É assim, sob este signo perverso, que prospera a concentração de renda, tão mais exacerbada quanto mais “desenvolvido” for o país e sua capitalista economia, a privilegiar o ganho e acúmulo financeiro (a fantasia monetária) sobre qualquer forma de produção real de riqueza, a valorizar o consumo supérfluo e egocêntrico às custas do sacrifício de uma educação para a vida, uma rota célere para lugar algum, um esmerado e suicida despreparo para os enormes desafios em todos os aspectos da vida que estão não mais batendo à nossa porta, mas enfim desabando sobre nossas cabeças, sejam na forma de crise econômica, moral, sanitária, alimentar, política, educacional (enfim, nossa imensa crise civilizatória), sejam na forma de crise ambiental que, tenhamos ou não provocado, insistimos em agravar.

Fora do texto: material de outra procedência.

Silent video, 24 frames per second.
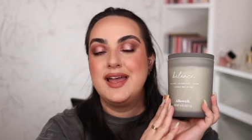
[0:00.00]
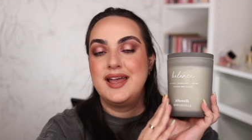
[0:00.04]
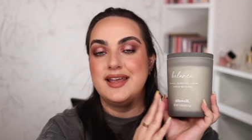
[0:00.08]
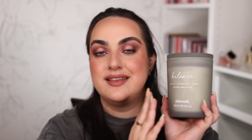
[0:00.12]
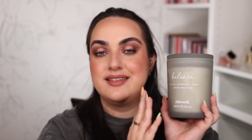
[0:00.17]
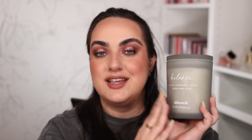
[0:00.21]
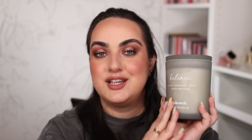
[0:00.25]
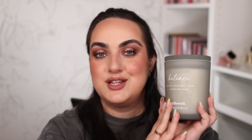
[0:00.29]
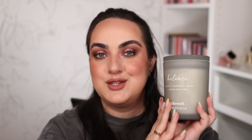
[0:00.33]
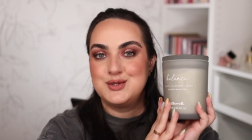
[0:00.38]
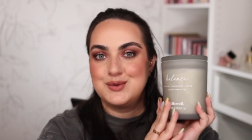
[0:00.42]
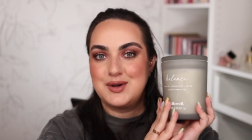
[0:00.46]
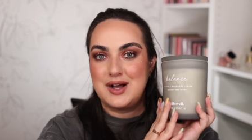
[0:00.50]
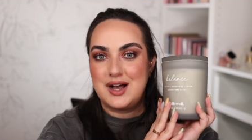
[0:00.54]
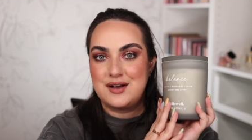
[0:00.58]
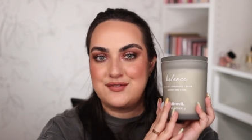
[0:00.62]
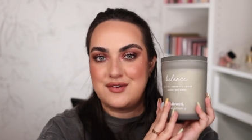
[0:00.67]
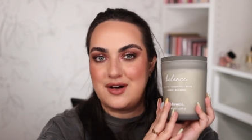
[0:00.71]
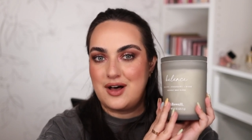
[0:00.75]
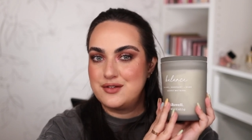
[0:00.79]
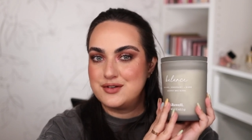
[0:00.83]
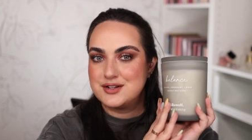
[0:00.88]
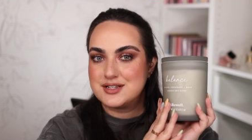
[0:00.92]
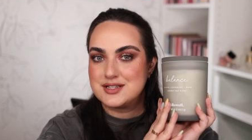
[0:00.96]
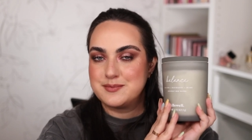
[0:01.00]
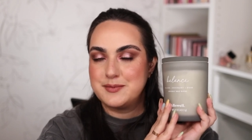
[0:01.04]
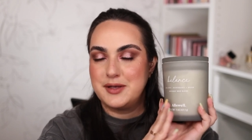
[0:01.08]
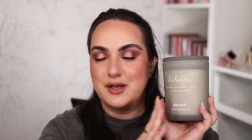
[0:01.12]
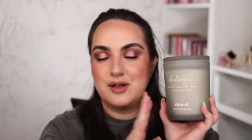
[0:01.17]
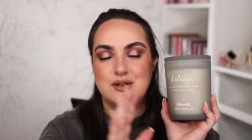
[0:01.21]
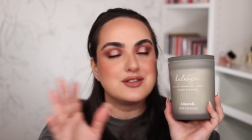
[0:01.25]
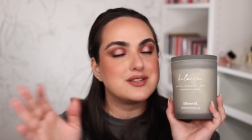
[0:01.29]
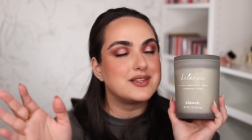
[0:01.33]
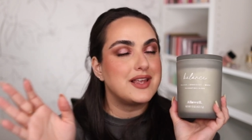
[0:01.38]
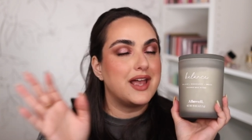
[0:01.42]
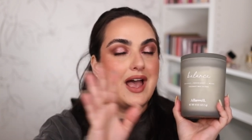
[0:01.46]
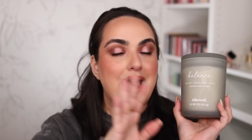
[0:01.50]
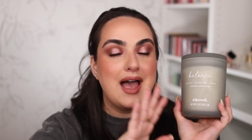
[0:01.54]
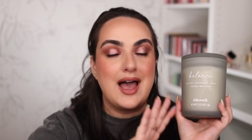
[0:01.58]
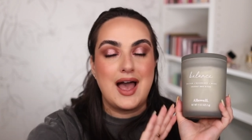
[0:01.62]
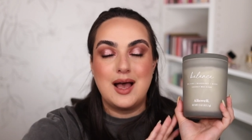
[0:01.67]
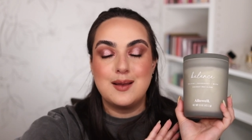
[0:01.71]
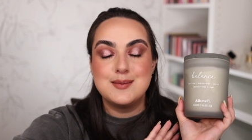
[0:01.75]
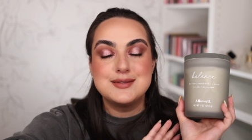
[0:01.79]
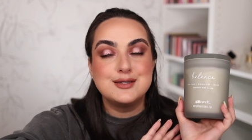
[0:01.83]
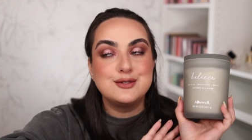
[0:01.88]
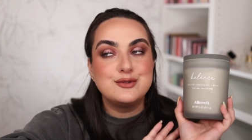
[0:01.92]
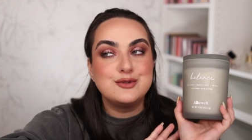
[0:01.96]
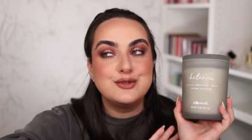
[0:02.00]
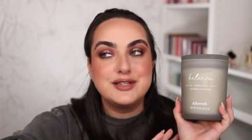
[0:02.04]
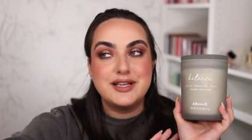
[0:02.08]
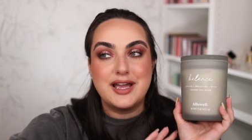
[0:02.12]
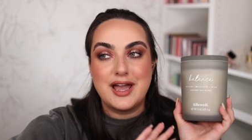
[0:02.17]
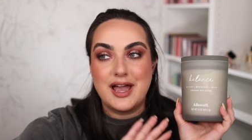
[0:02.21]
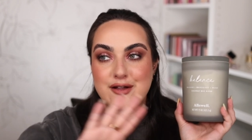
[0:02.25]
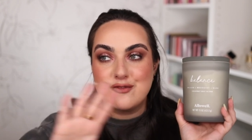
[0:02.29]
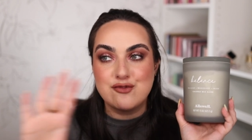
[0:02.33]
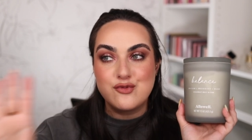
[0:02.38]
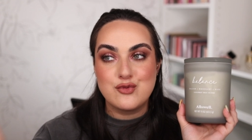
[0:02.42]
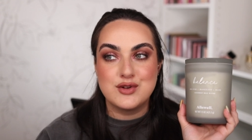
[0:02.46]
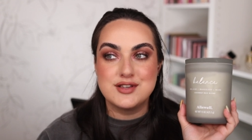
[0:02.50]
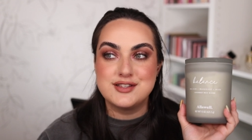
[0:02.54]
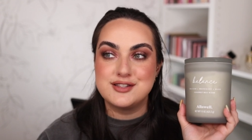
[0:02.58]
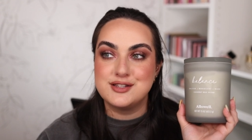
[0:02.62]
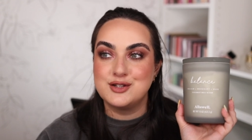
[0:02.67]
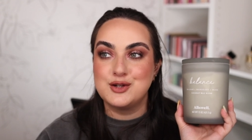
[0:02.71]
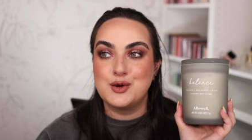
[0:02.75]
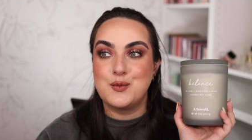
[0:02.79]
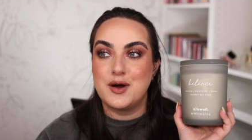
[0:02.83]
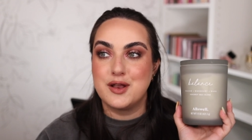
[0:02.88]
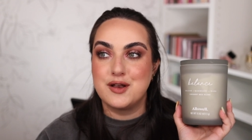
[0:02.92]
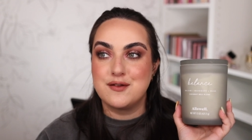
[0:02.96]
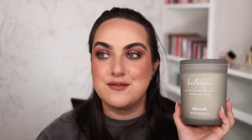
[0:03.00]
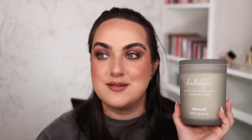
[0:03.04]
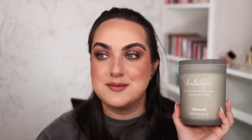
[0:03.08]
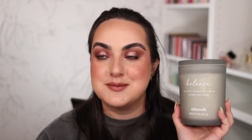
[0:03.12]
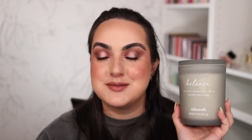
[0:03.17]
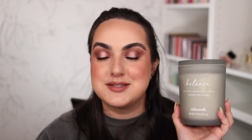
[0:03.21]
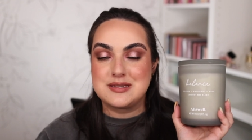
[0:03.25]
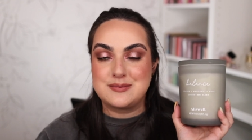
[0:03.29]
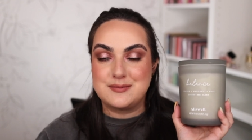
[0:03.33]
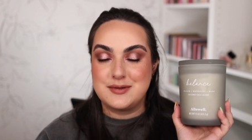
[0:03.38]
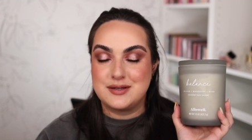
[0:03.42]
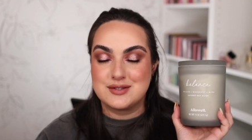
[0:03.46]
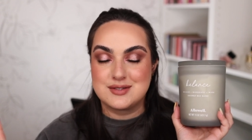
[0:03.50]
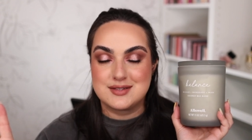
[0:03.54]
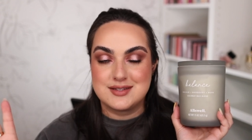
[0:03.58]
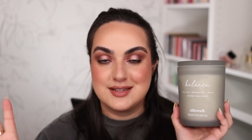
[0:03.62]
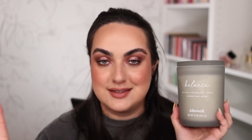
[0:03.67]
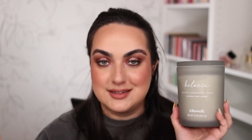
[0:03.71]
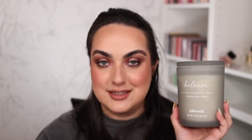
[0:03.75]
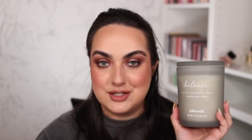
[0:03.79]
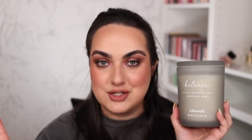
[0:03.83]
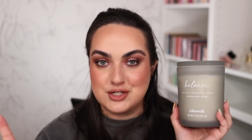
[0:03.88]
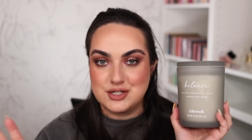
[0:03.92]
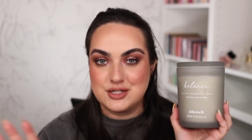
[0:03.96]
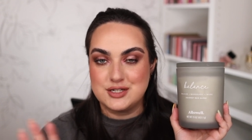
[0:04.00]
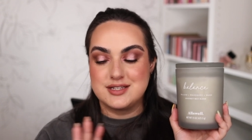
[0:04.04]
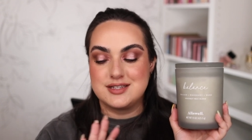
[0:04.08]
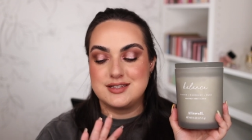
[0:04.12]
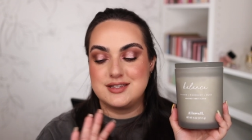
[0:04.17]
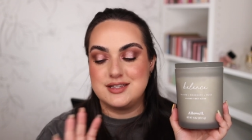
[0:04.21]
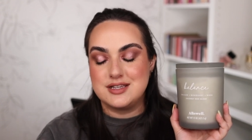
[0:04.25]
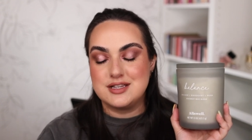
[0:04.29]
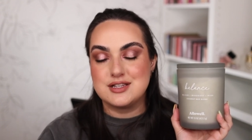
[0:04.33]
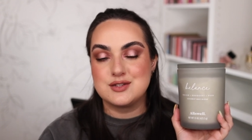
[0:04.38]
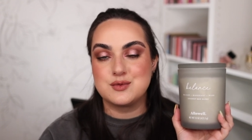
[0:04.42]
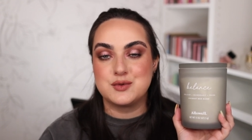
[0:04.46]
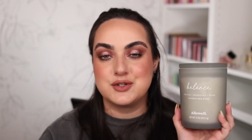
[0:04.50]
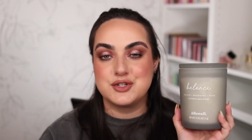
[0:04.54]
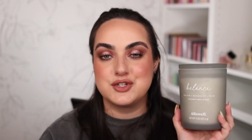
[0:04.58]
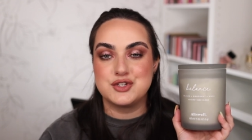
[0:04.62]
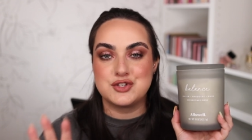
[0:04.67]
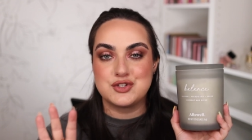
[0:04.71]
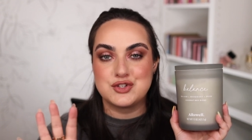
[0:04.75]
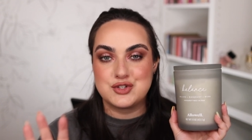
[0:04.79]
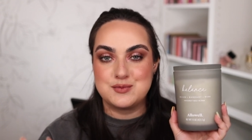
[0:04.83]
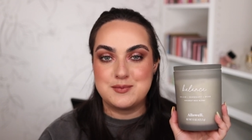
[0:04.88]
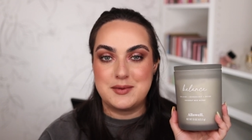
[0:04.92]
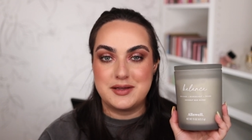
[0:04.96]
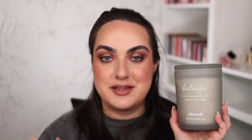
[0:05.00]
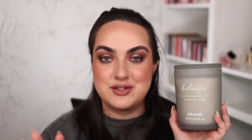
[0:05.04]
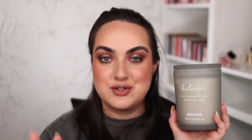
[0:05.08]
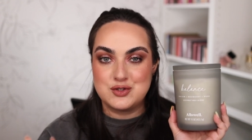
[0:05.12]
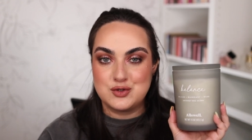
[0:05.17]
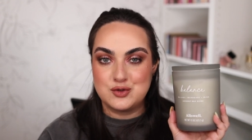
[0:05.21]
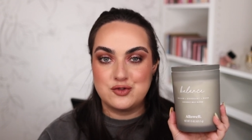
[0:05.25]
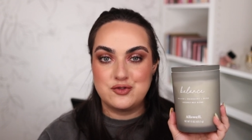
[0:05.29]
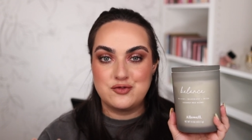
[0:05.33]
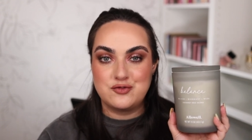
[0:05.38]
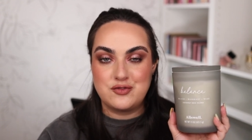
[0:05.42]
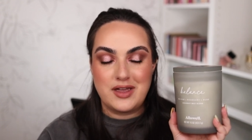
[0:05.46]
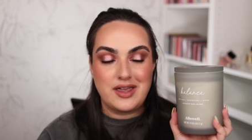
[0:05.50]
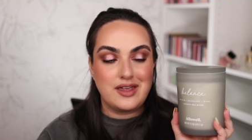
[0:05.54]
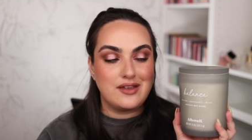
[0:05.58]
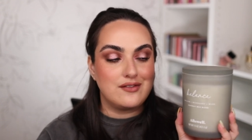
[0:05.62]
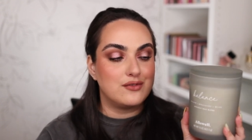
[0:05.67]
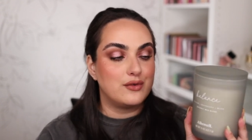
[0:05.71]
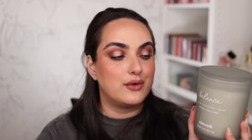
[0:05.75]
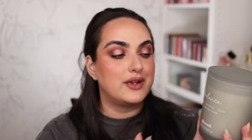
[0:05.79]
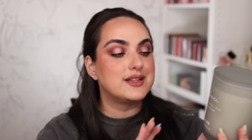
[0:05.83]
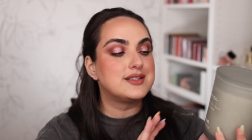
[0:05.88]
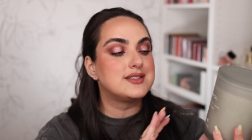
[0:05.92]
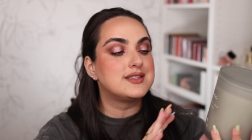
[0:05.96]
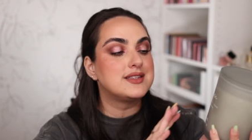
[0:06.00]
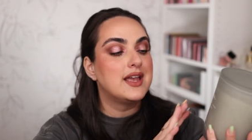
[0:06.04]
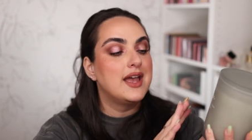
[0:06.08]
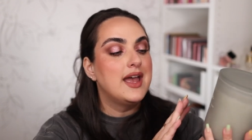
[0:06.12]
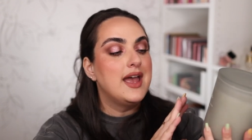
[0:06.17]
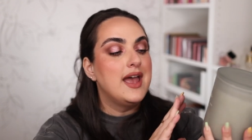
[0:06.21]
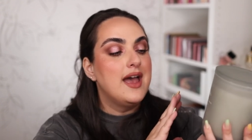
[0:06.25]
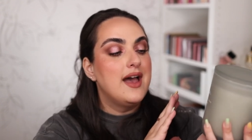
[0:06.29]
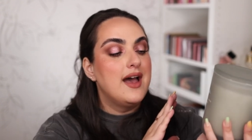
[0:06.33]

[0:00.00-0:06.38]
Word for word: and they do have other smells, absolutely every single one of them smells delicious. These were just my two favorites.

Na história deste planeta, o clima muda e tem mudado (tudo muda); o problema, como veremos em outros artigos, está na superposição de fases a promover um evento ainda maior (ou está ainda, como mencionei, no persistente encontro de equívocos).  Secas prolongadas, chuvas intensas e localizadas, calor concentrado, frio demasiado, terremotos intensos, tsunamis devastadores, erupções violentas são fenômenos naturais e de certa frequência na história da Terra.  Como nos lembra o geólogo estadunidense Michael Rampino, a humanidade atual (que se autodenomina H. sapiens sapiens) “desenvolveu-se principalmente durante uma trégua geológica que talvez esteja prestes a terminar”.

Não me perguntem quando vai começar a mudança; como veremos, já começou.